In your copy, each record should read exactly as it does below, and no pictures should be present.

** Opening Exercise inputs block **

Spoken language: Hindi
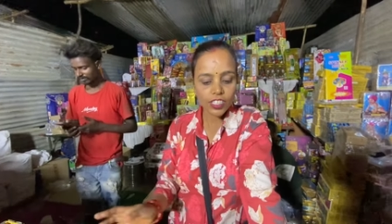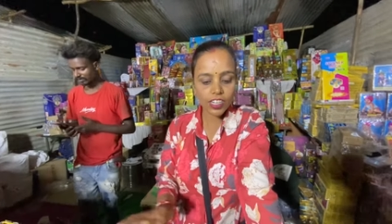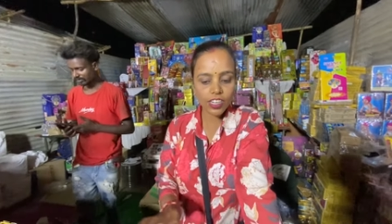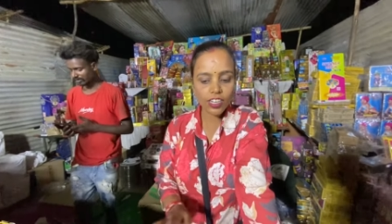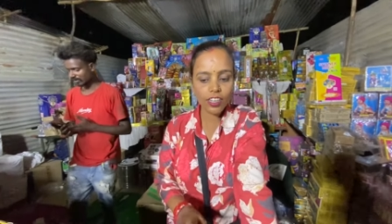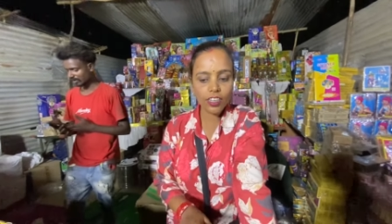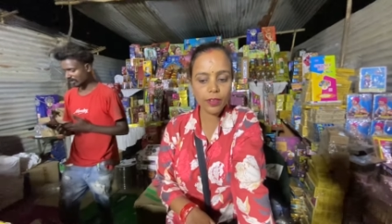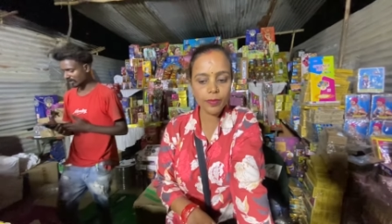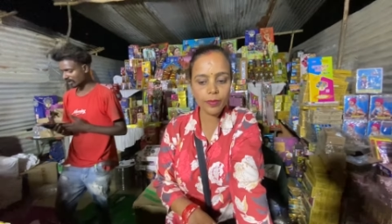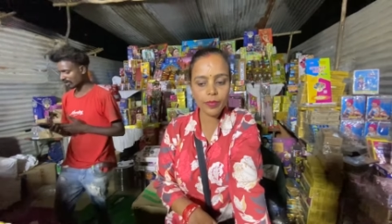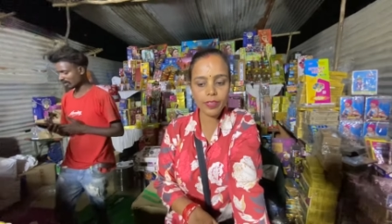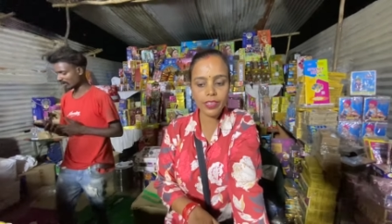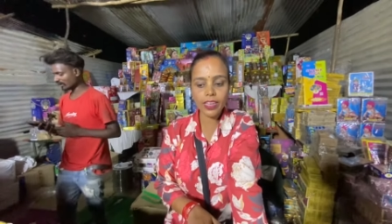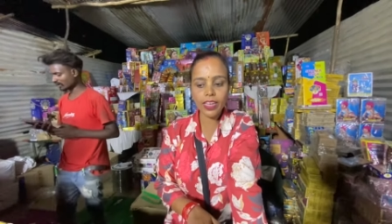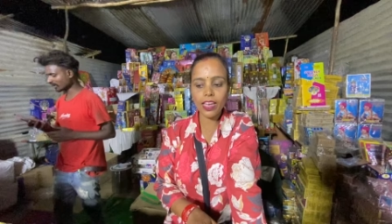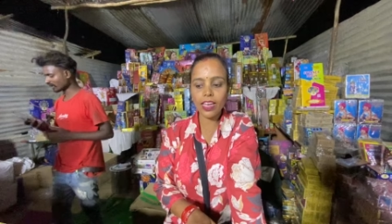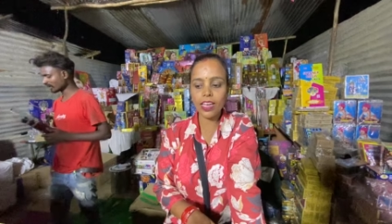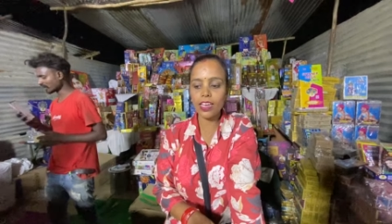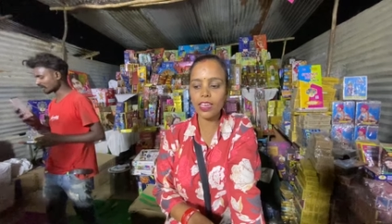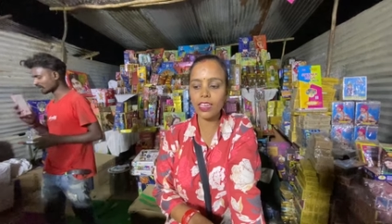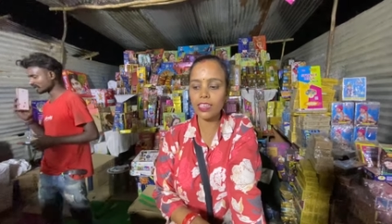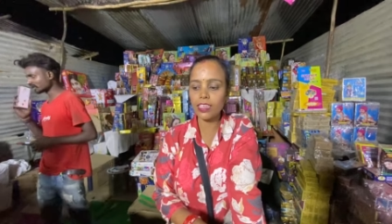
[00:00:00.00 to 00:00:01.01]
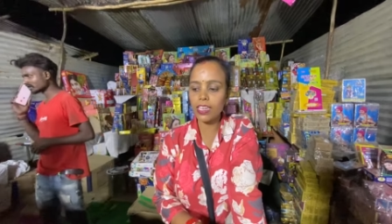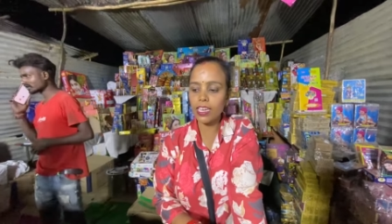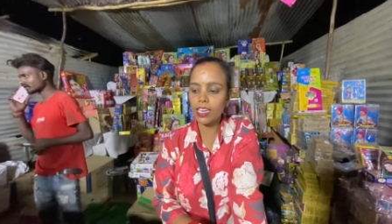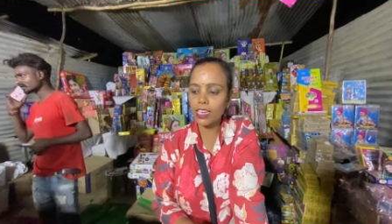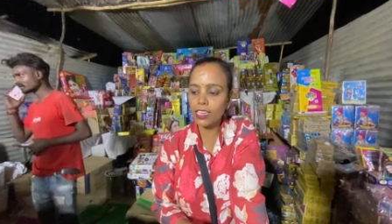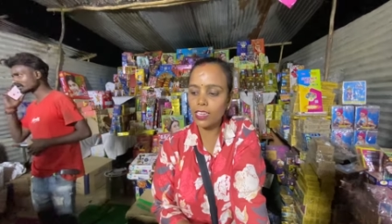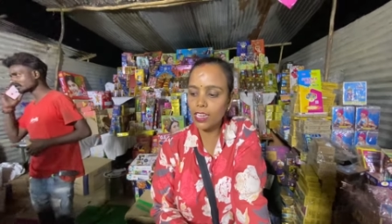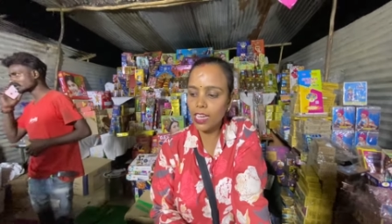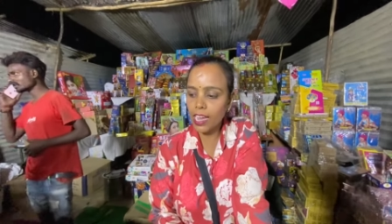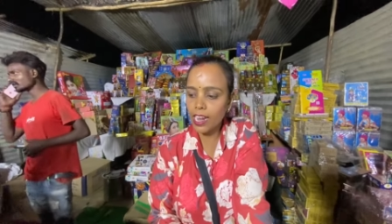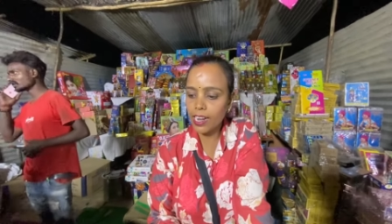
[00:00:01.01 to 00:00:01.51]
चक्कर भी
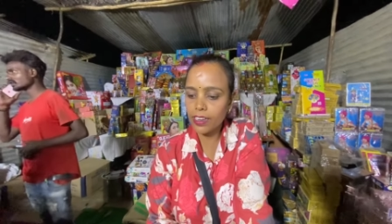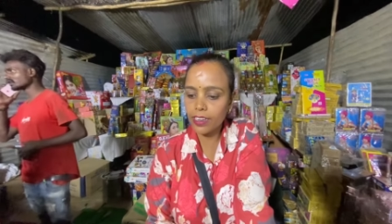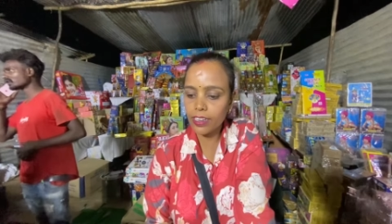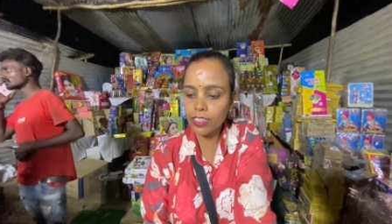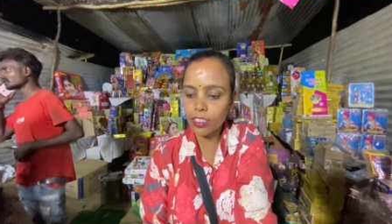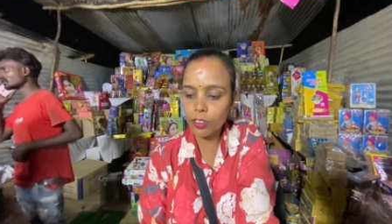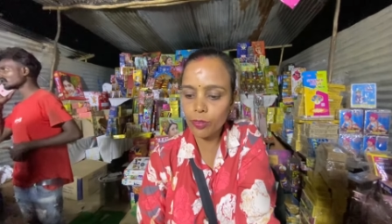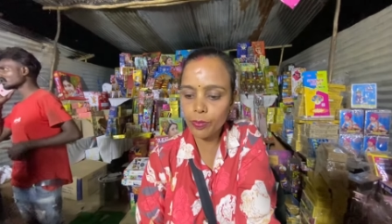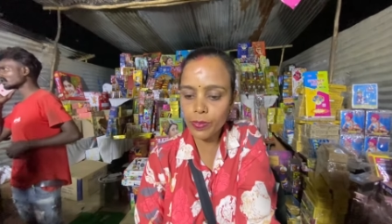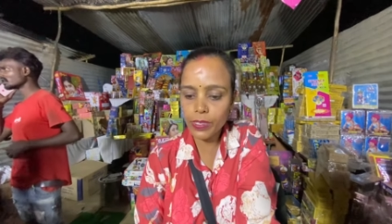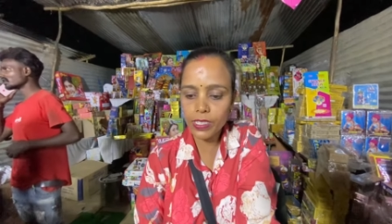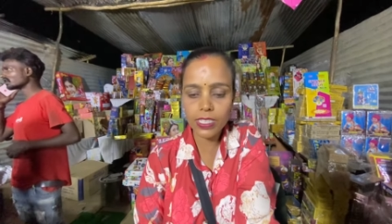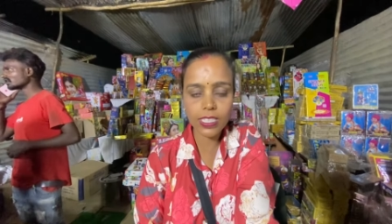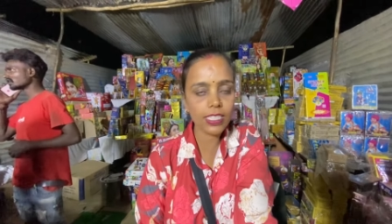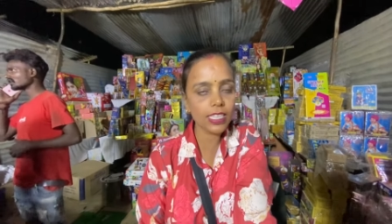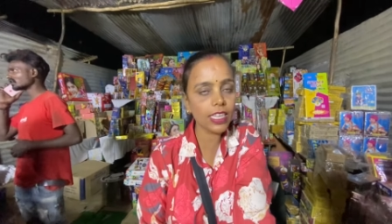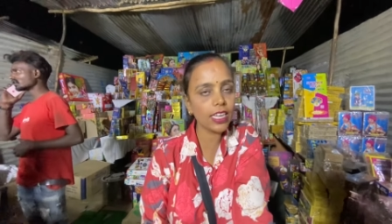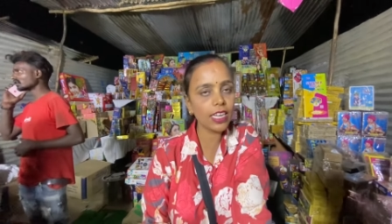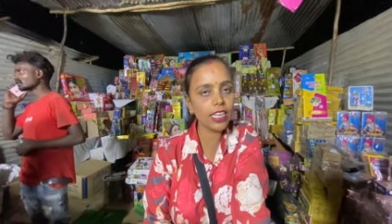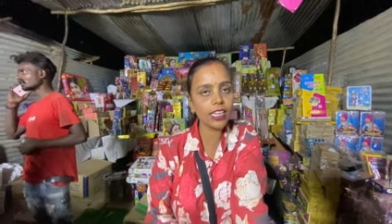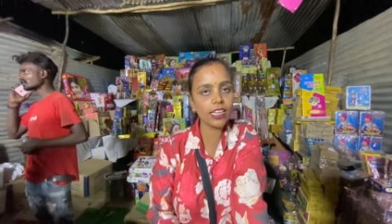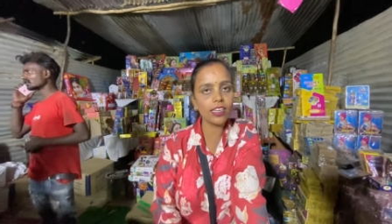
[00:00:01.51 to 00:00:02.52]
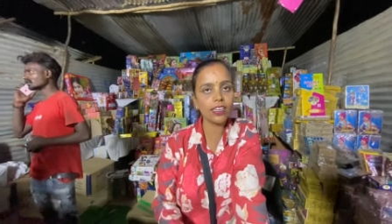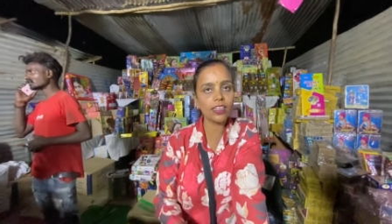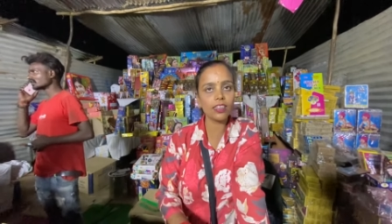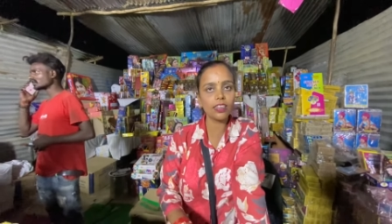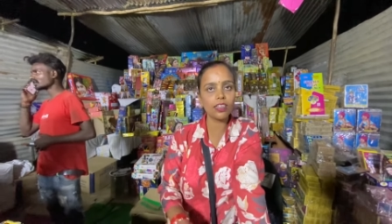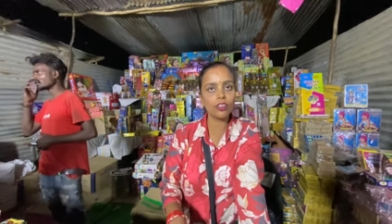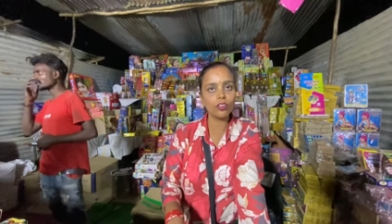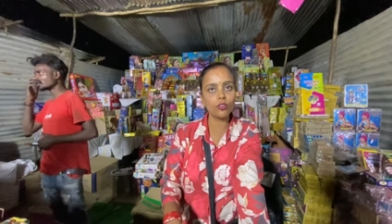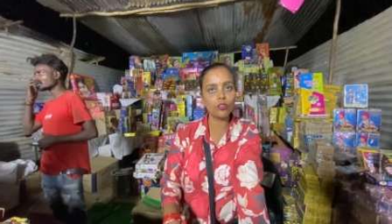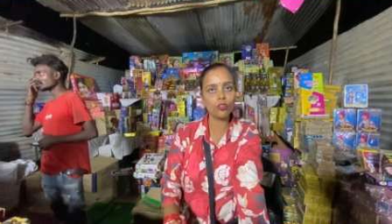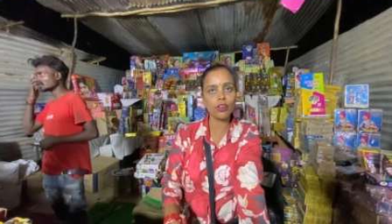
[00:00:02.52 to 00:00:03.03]
हंड्रेड रुपीज से लेकर के
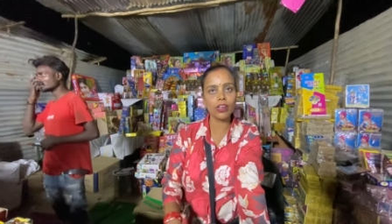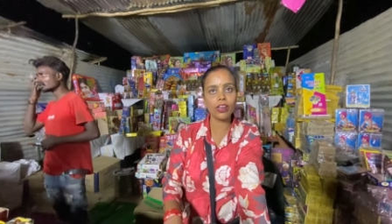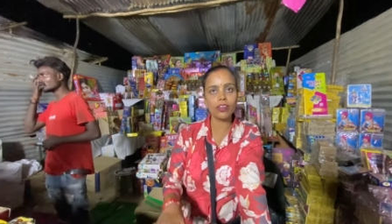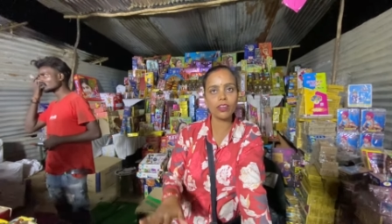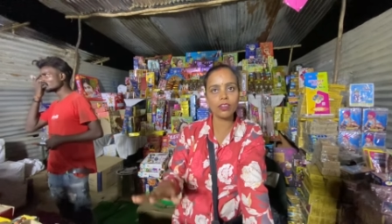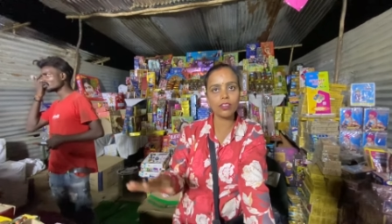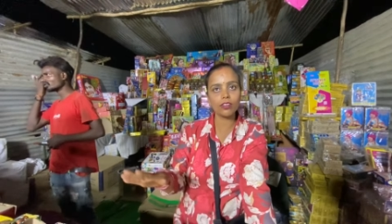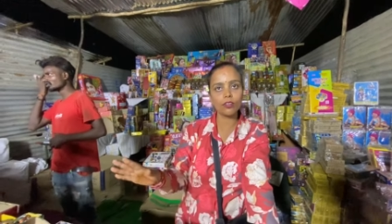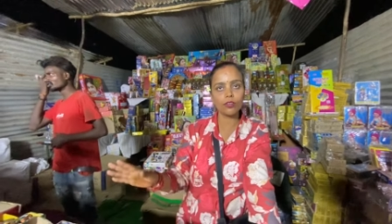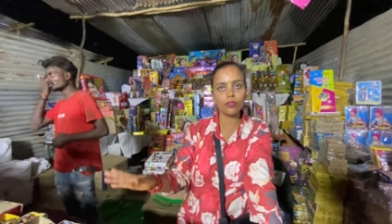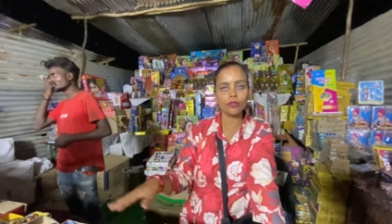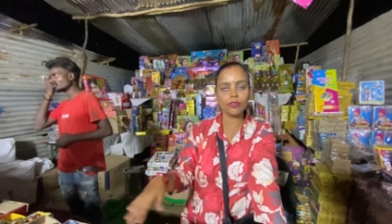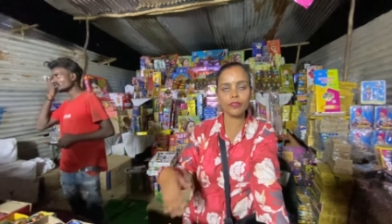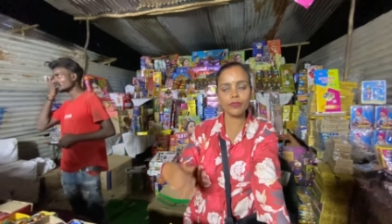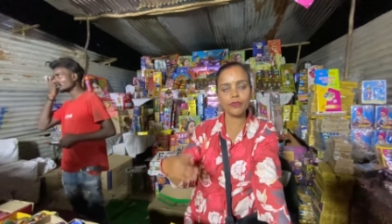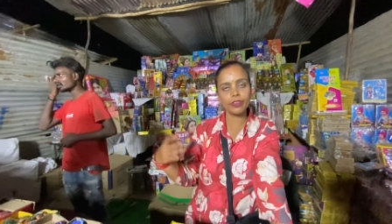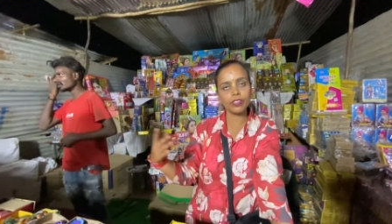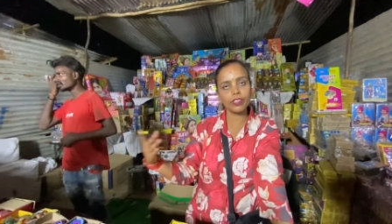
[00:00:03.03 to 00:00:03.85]
टू हंड्रेड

** Closing Exercise inputs block **

• **Written response**
Spoken language: Hindi
[00:00:00.00 to 00:00:01.01]
[00:00:01.01 to 00:00:01.51]
चक्कर भी
[00:00:01.51 to 00:00:02.52]
[00:00:02.52 to 00:00:03.03]
हंड्रेड रुपीज से लेकर के
[00:00:03.03 to 00:00:03.85]
टू हंड्रेड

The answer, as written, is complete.